Supplied entries below:

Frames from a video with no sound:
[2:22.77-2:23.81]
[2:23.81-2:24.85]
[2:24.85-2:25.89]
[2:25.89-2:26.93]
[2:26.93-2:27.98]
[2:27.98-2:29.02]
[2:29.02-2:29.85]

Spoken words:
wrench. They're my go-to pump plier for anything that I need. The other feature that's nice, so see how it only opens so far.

End of Supplied entries.
Supplied entries below:

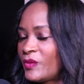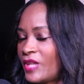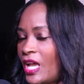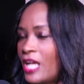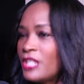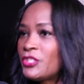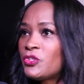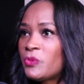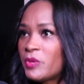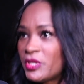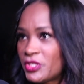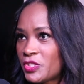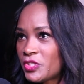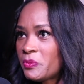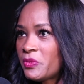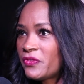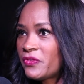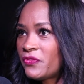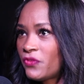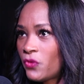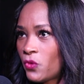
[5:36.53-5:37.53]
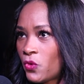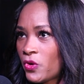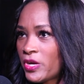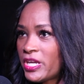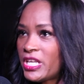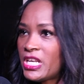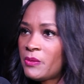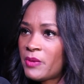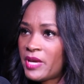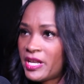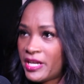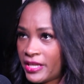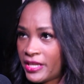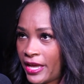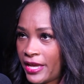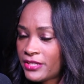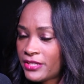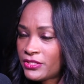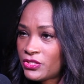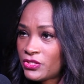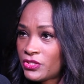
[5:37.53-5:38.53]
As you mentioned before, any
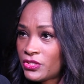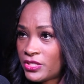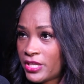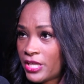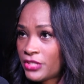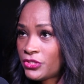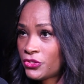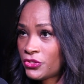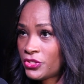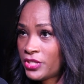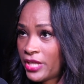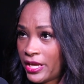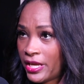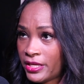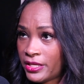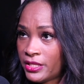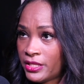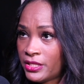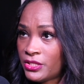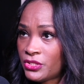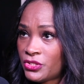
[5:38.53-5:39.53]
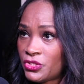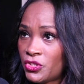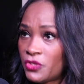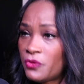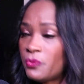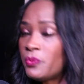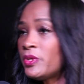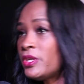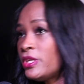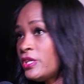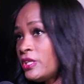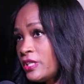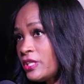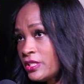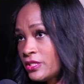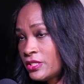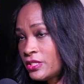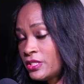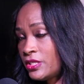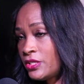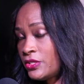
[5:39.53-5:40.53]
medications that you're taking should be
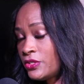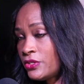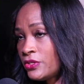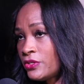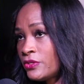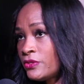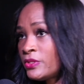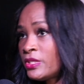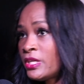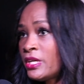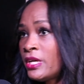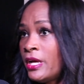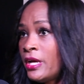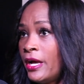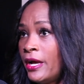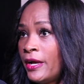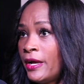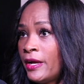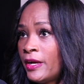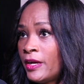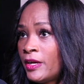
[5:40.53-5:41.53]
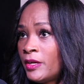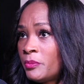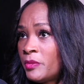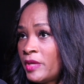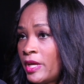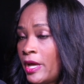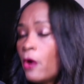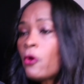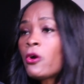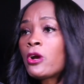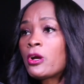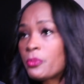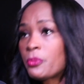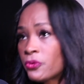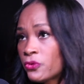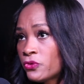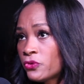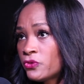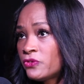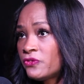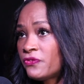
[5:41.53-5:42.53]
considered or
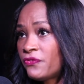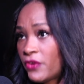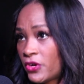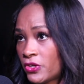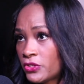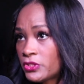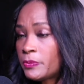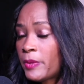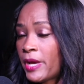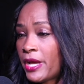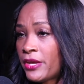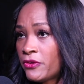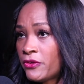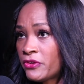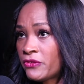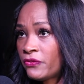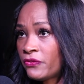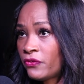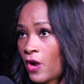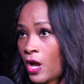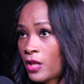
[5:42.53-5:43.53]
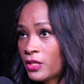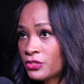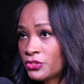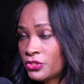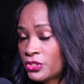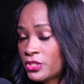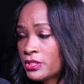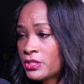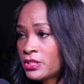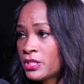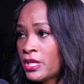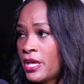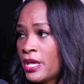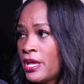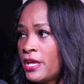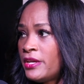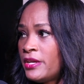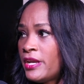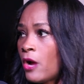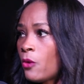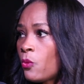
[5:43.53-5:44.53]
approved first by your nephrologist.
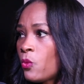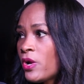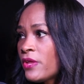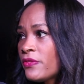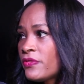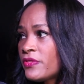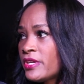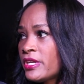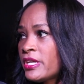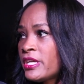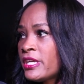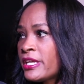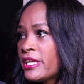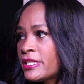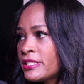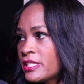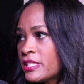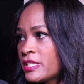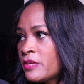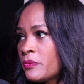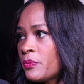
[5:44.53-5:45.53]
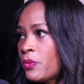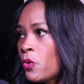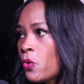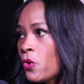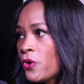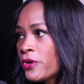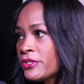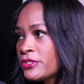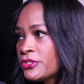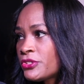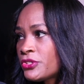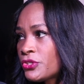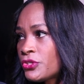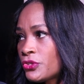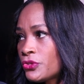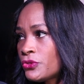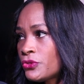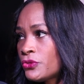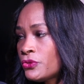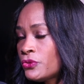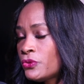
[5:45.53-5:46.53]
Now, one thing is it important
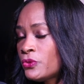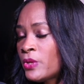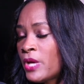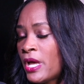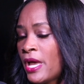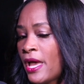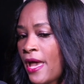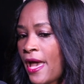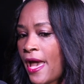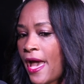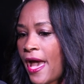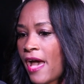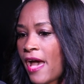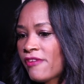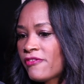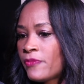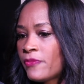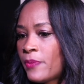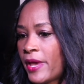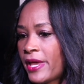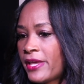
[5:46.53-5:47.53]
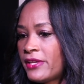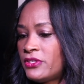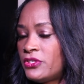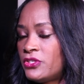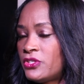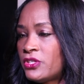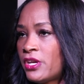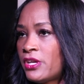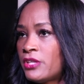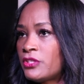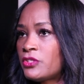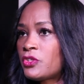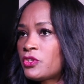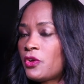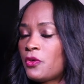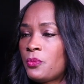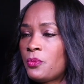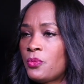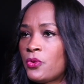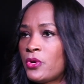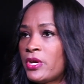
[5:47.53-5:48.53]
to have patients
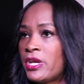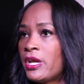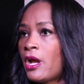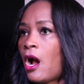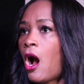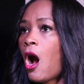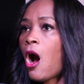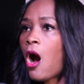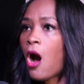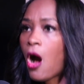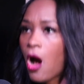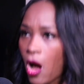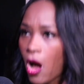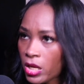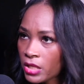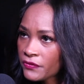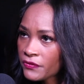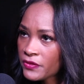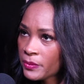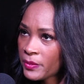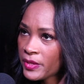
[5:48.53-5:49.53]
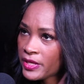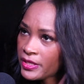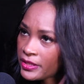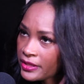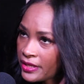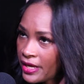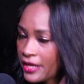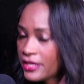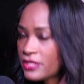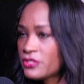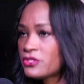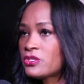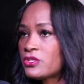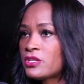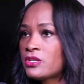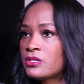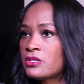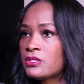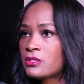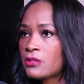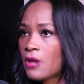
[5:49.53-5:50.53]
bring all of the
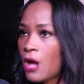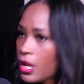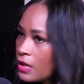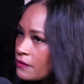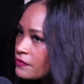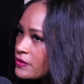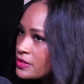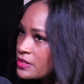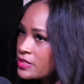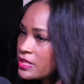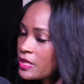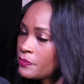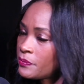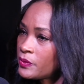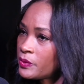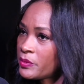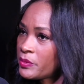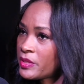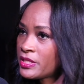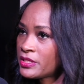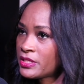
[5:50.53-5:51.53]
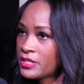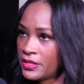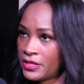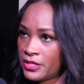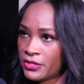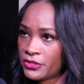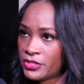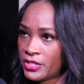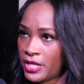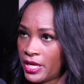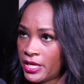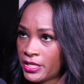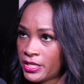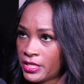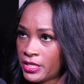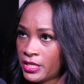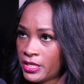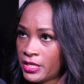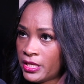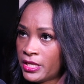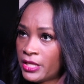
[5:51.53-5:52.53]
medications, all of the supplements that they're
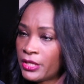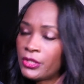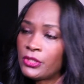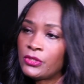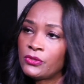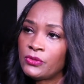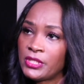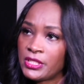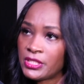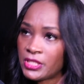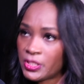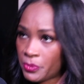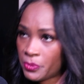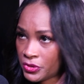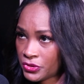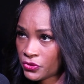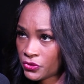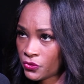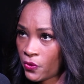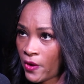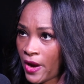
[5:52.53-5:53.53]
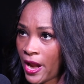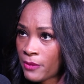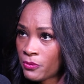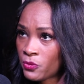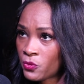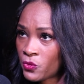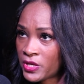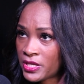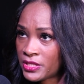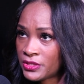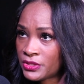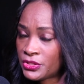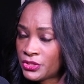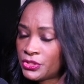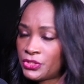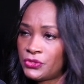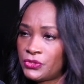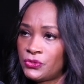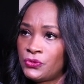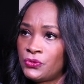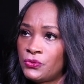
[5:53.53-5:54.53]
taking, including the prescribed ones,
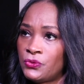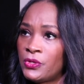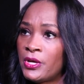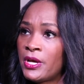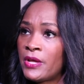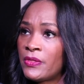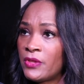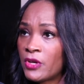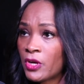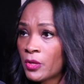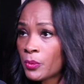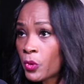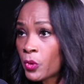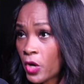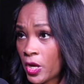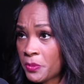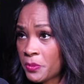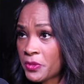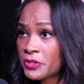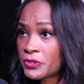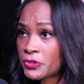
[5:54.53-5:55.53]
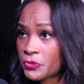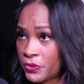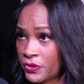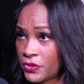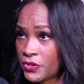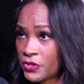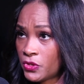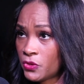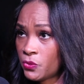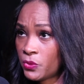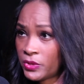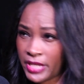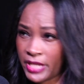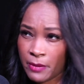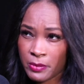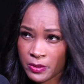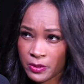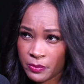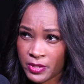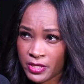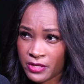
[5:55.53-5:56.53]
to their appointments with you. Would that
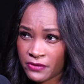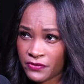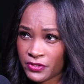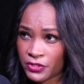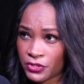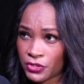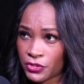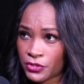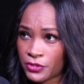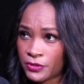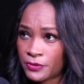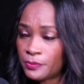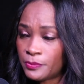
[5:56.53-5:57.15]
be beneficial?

End of Supplied entries.

● Exercise directions:
From the data above, return only the lines starting at the line that holds "[5:42.53-5:43.53]" and ending at the line that holds "[5:50.53-5:51.53]", word for word and without pictures.

● Finished task:
[5:42.53-5:43.53]
[5:43.53-5:44.53]
approved first by your nephrologist.
[5:44.53-5:45.53]
[5:45.53-5:46.53]
Now, one thing is it important
[5:46.53-5:47.53]
[5:47.53-5:48.53]
to have patients
[5:48.53-5:49.53]
[5:49.53-5:50.53]
bring all of the
[5:50.53-5:51.53]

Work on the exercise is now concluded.